## What you are asked to do
Give every line of the material back exactly, images removed.

--- START ---

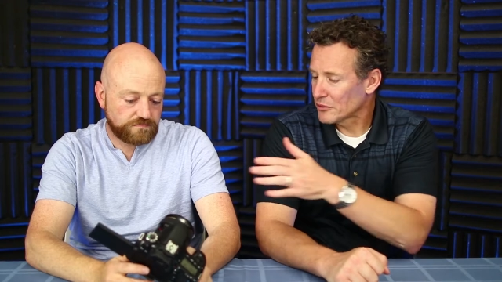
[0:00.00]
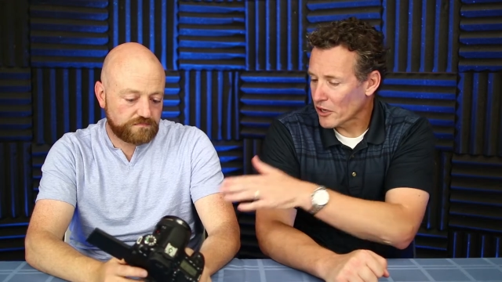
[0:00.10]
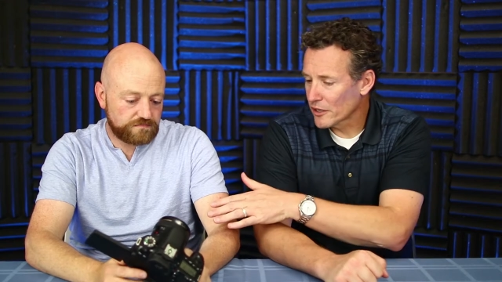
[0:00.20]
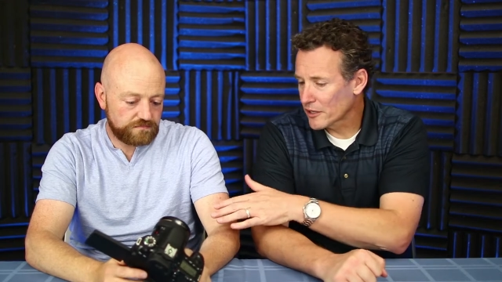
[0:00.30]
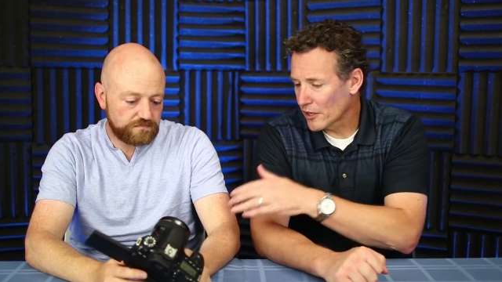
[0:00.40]
Speaker 1: I'm
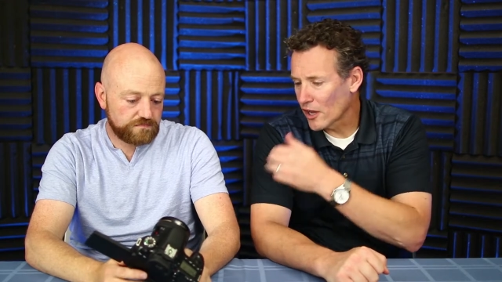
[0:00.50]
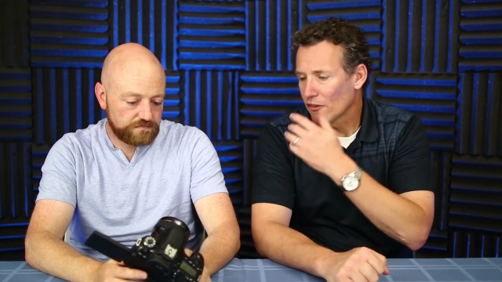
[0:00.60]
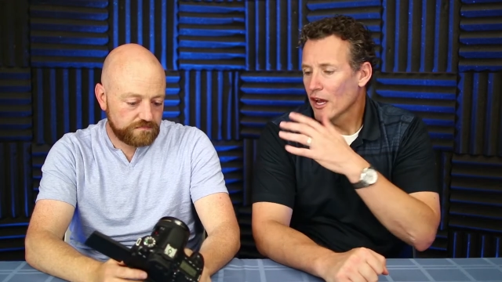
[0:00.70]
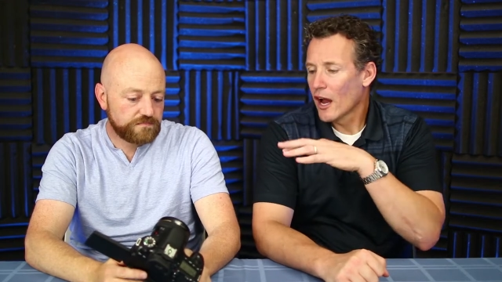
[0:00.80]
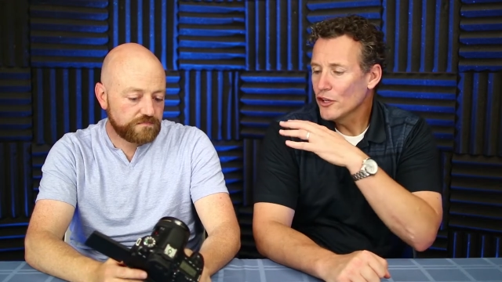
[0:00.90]
sorry to cut you
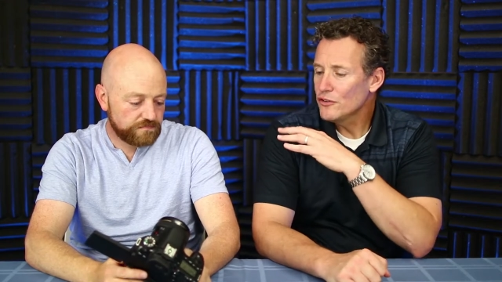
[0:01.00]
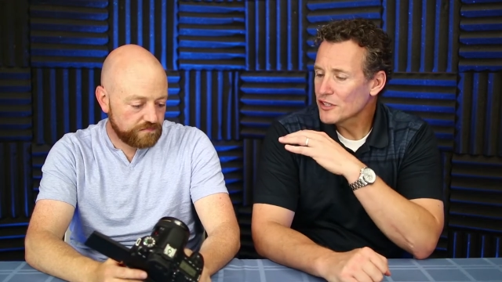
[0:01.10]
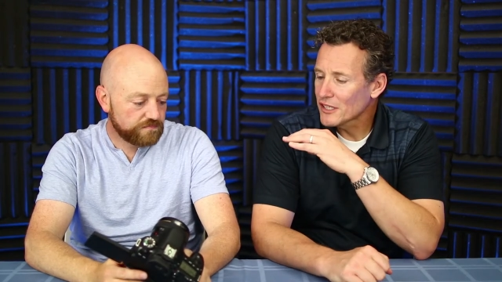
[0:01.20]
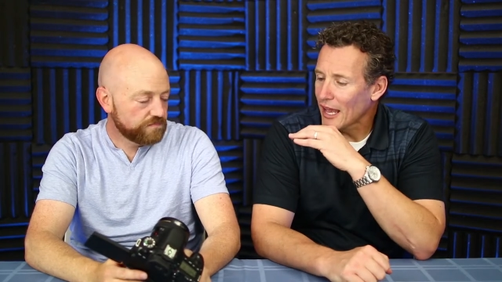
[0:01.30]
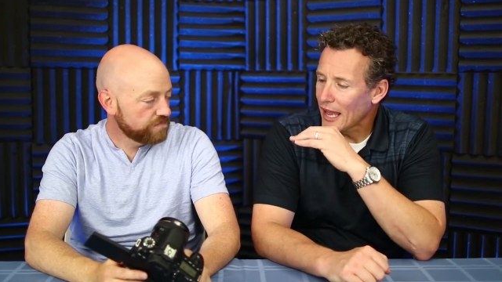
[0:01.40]
off. Are you
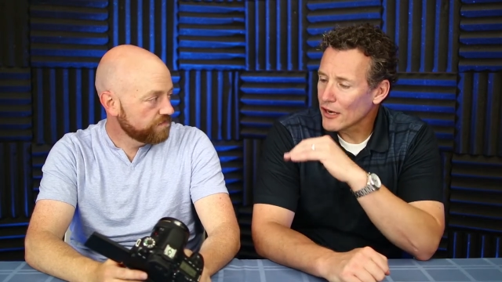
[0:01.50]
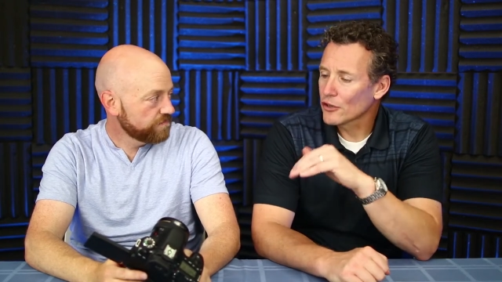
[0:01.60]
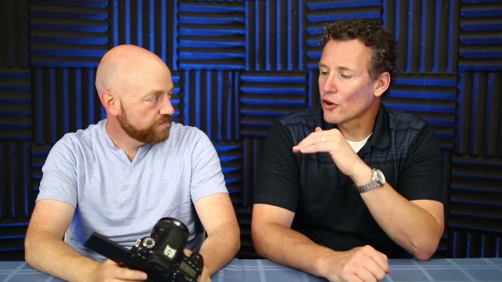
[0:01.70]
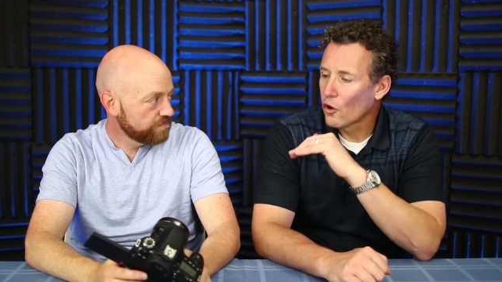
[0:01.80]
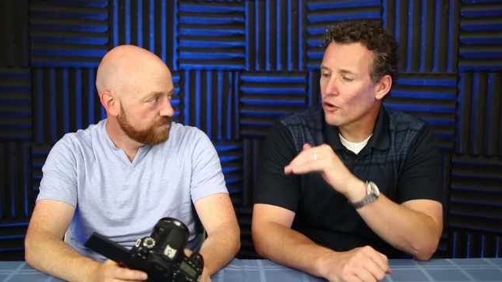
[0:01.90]
just
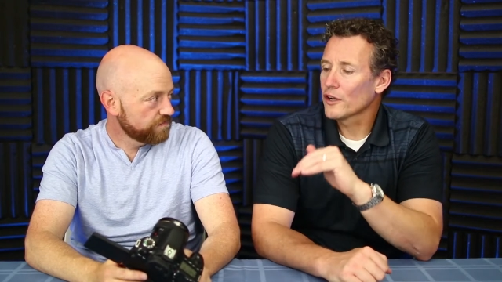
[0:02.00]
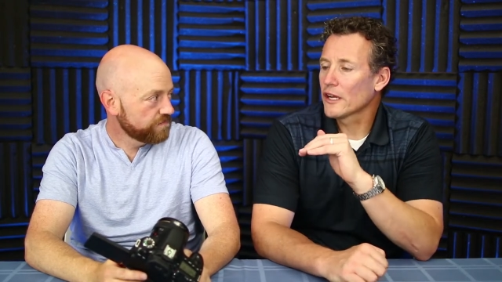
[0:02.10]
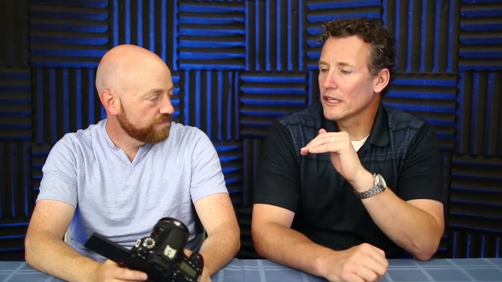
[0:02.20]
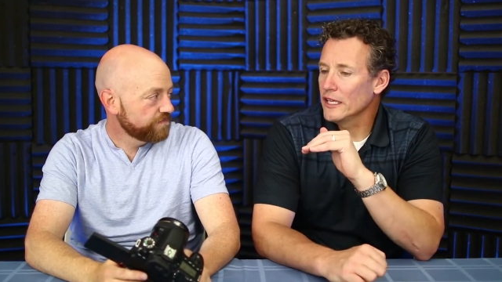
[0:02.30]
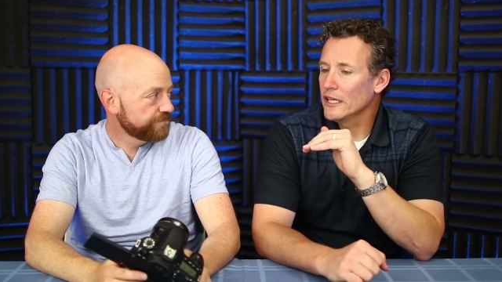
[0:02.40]

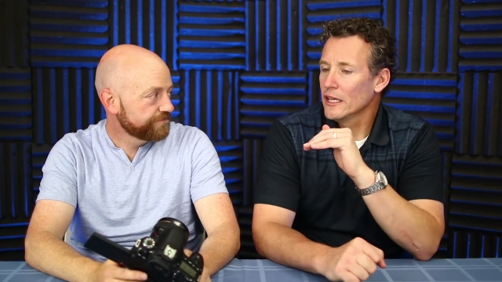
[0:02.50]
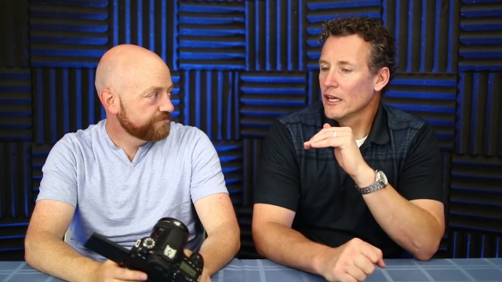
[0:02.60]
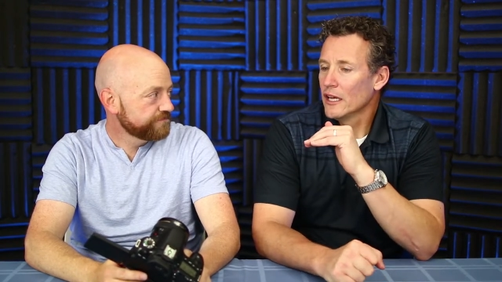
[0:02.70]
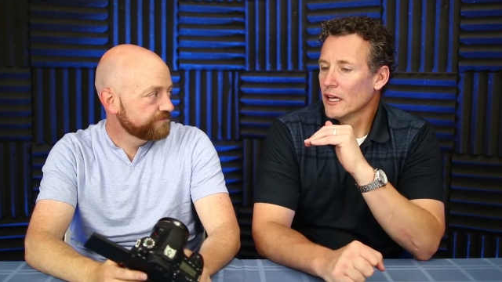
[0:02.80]
categorically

--- END ---

## Output of the exercise
[0:00.00]
[0:00.10]
[0:00.20]
[0:00.30]
[0:00.40]
Speaker 1: I'm
[0:00.50]
[0:00.60]
[0:00.70]
[0:00.80]
[0:00.90]
sorry to cut you
[0:01.00]
[0:01.10]
[0:01.20]
[0:01.30]
[0:01.40]
off. Are you
[0:01.50]
[0:01.60]
[0:01.70]
[0:01.80]
[0:01.90]
just
[0:02.00]
[0:02.10]
[0:02.20]
[0:02.30]
[0:02.40]

[0:02.50]
[0:02.60]
[0:02.70]
[0:02.80]
categorically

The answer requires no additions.